## Description of the task
Every record that follows should be copied exactly. No picture belongs in the copy.

- Opening Delimiter -

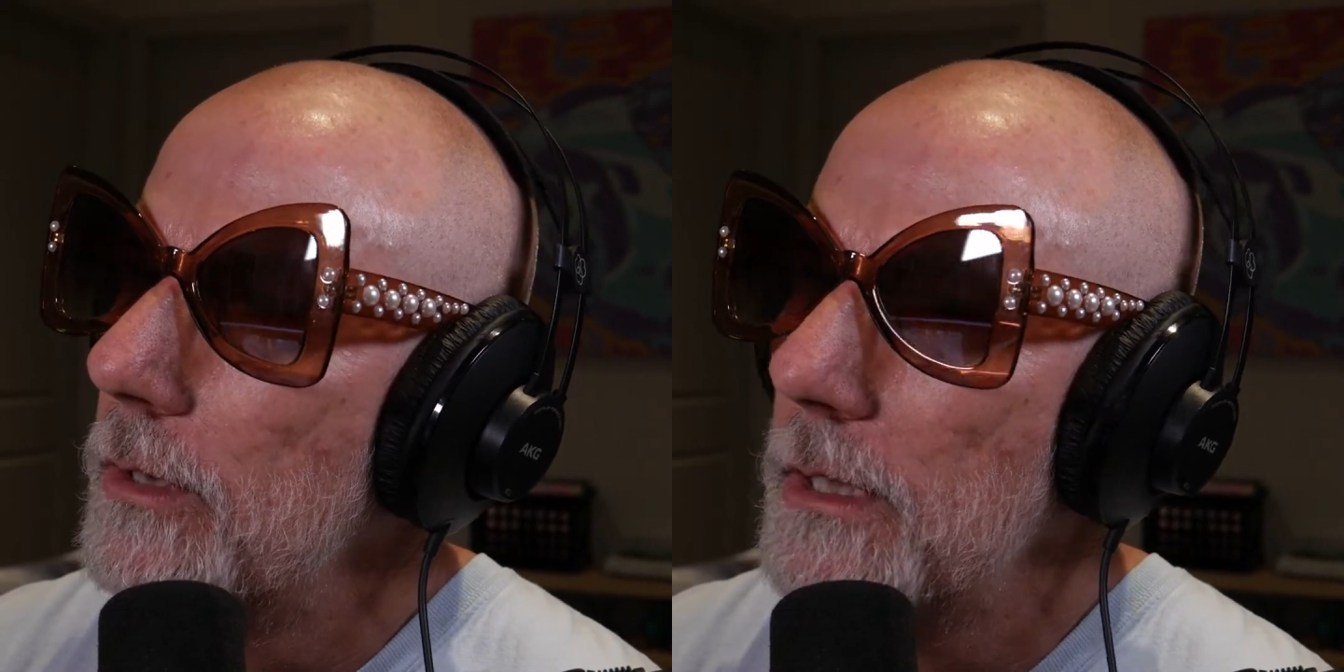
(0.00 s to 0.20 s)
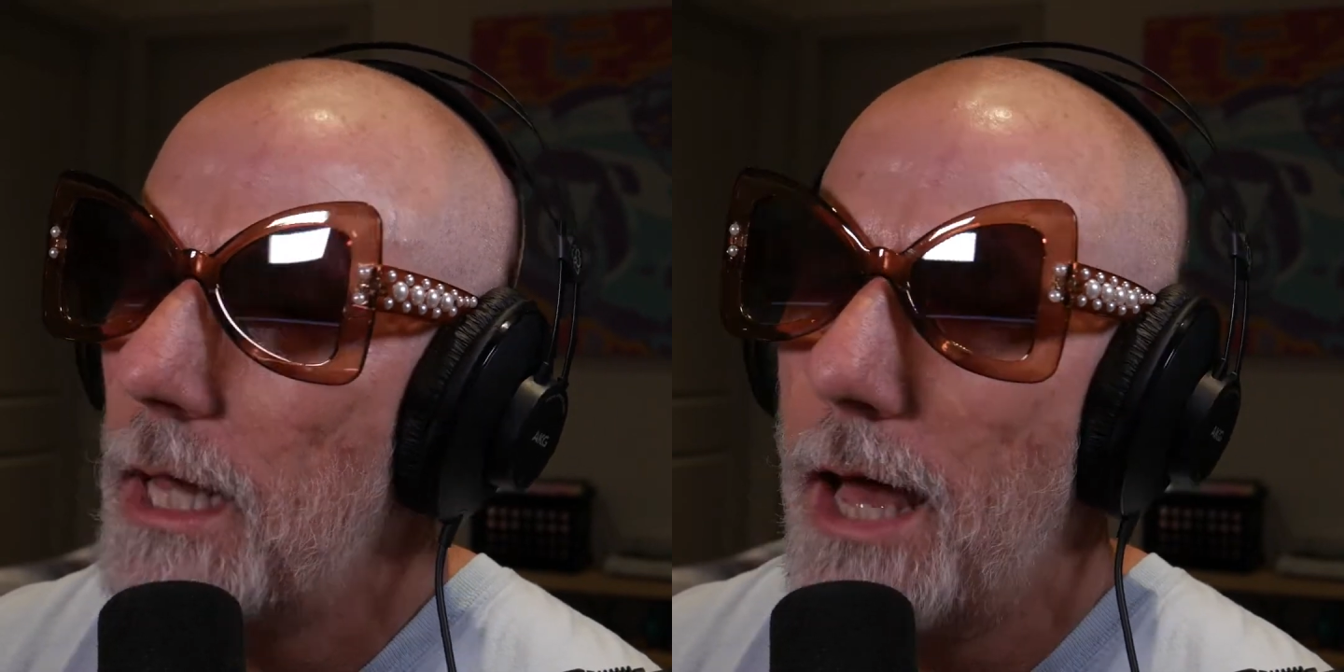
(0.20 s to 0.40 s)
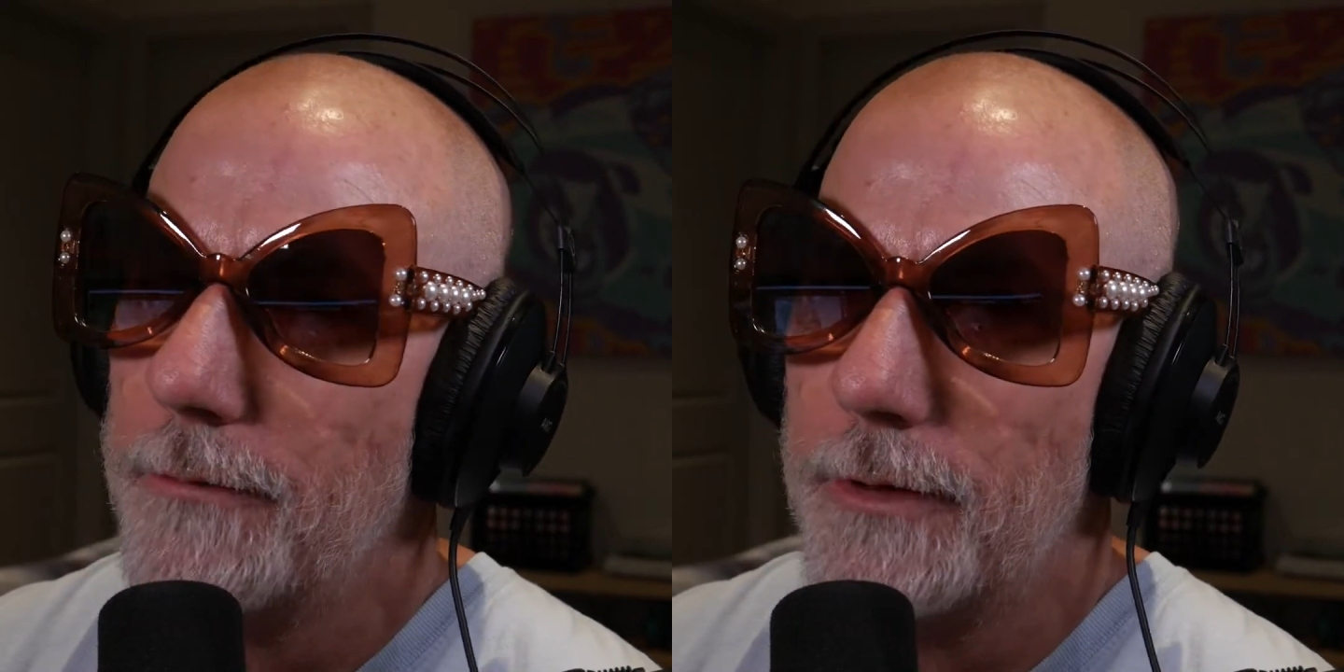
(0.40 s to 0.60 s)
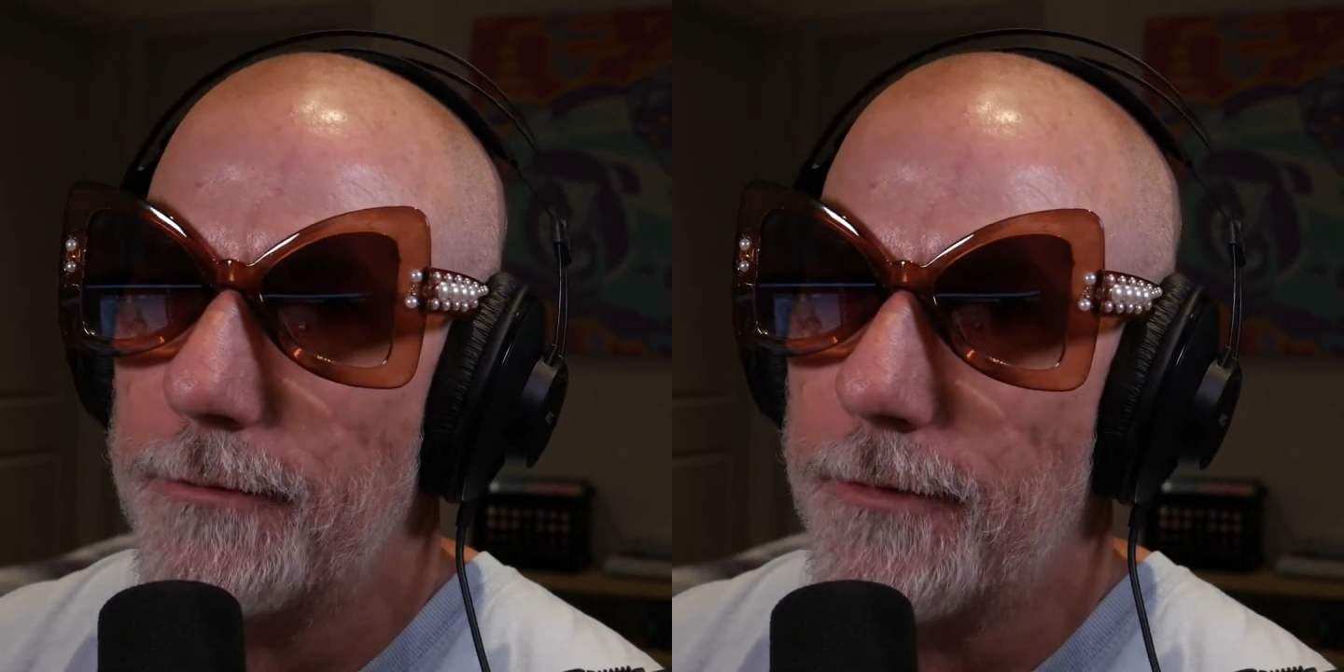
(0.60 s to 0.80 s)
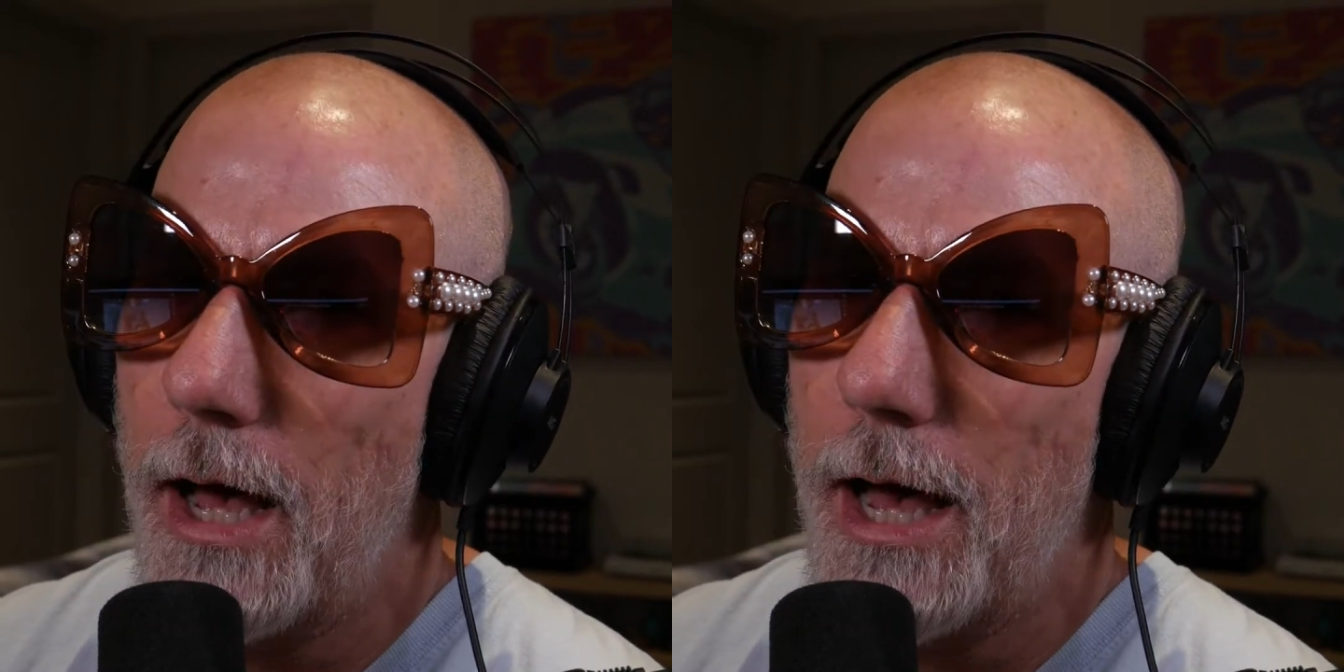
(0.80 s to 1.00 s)
live at
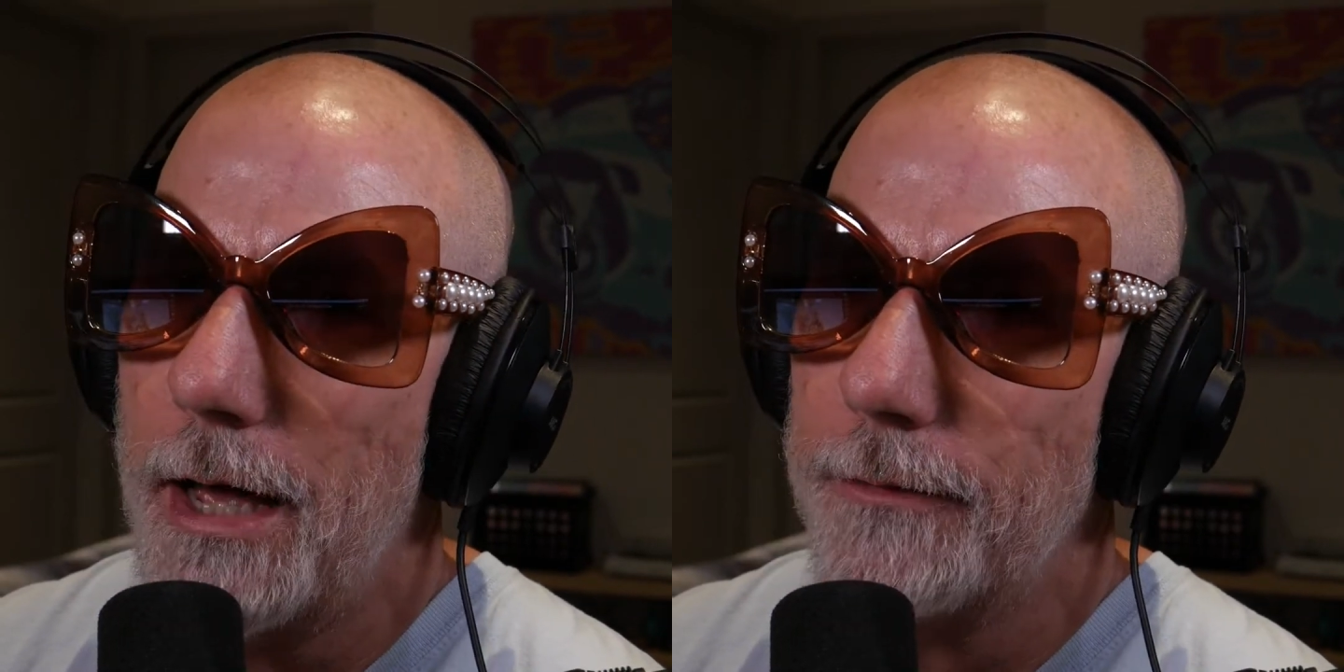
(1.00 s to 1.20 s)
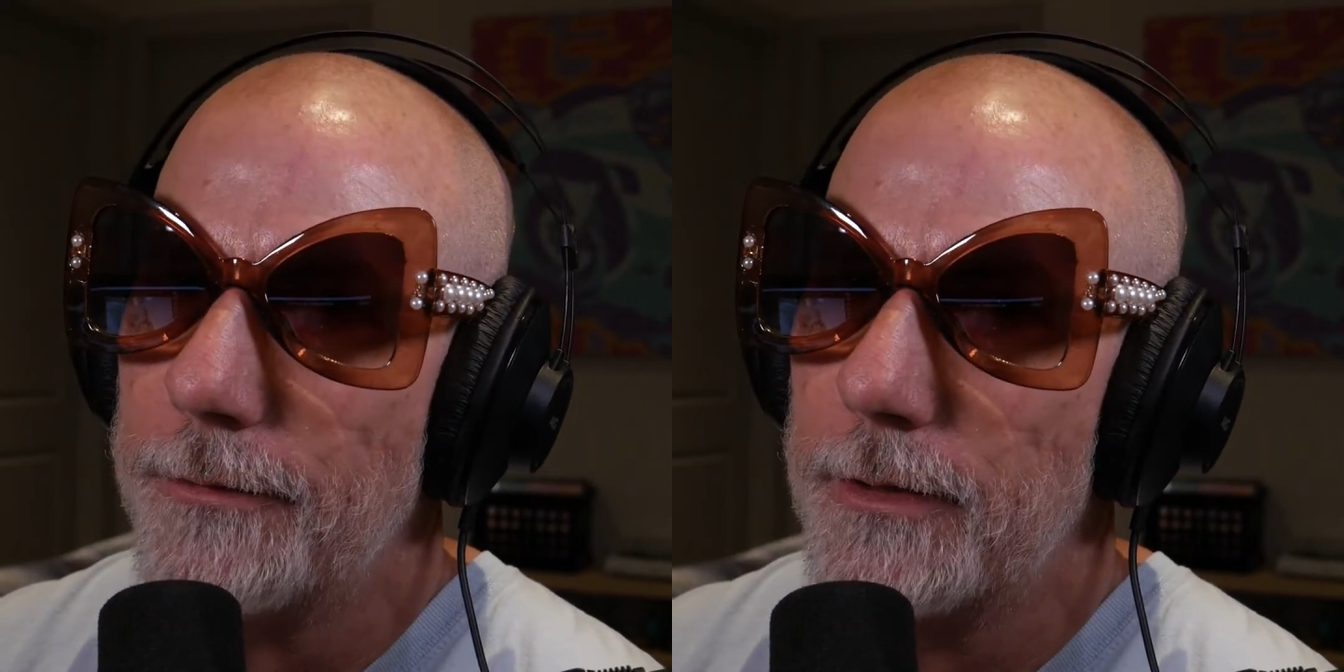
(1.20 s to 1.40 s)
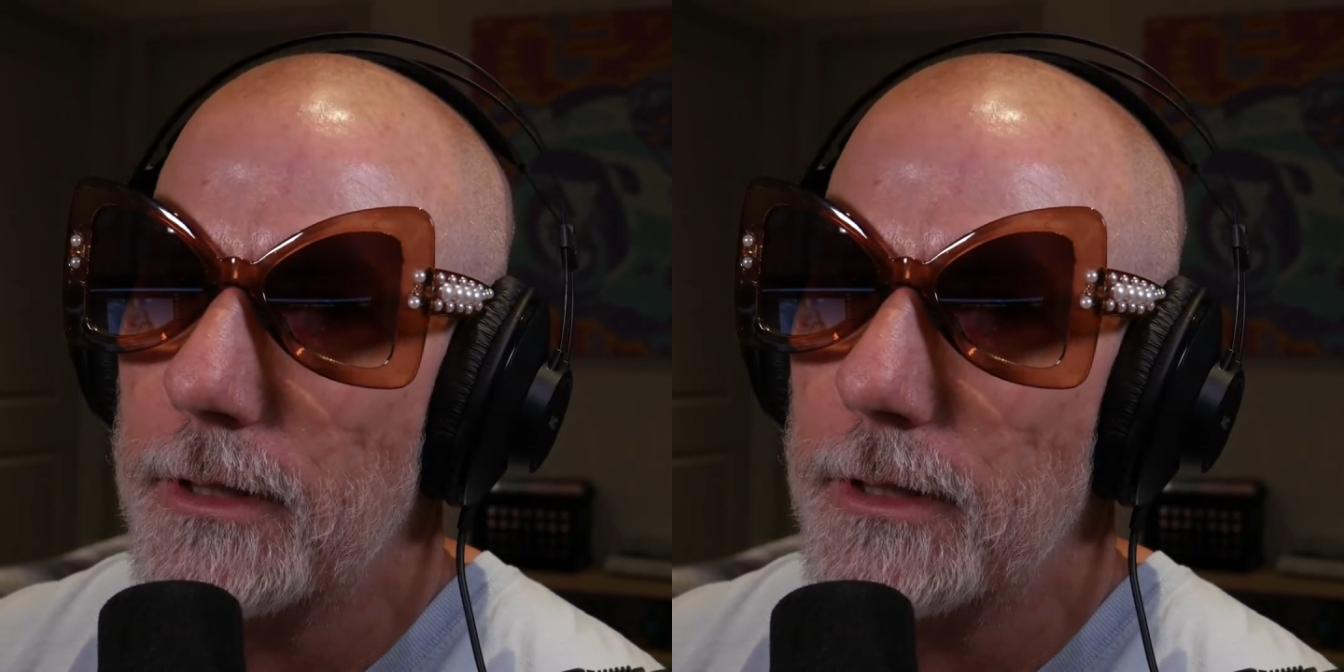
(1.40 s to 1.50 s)
5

- Closing Delimiter -

## Solution to the problem
(0.00 s to 0.20 s)
(0.20 s to 0.40 s)
(0.40 s to 0.60 s)
(0.60 s to 0.80 s)
(0.80 s to 1.00 s)
live at
(1.00 s to 1.20 s)
(1.20 s to 1.40 s)
(1.40 s to 1.50 s)
5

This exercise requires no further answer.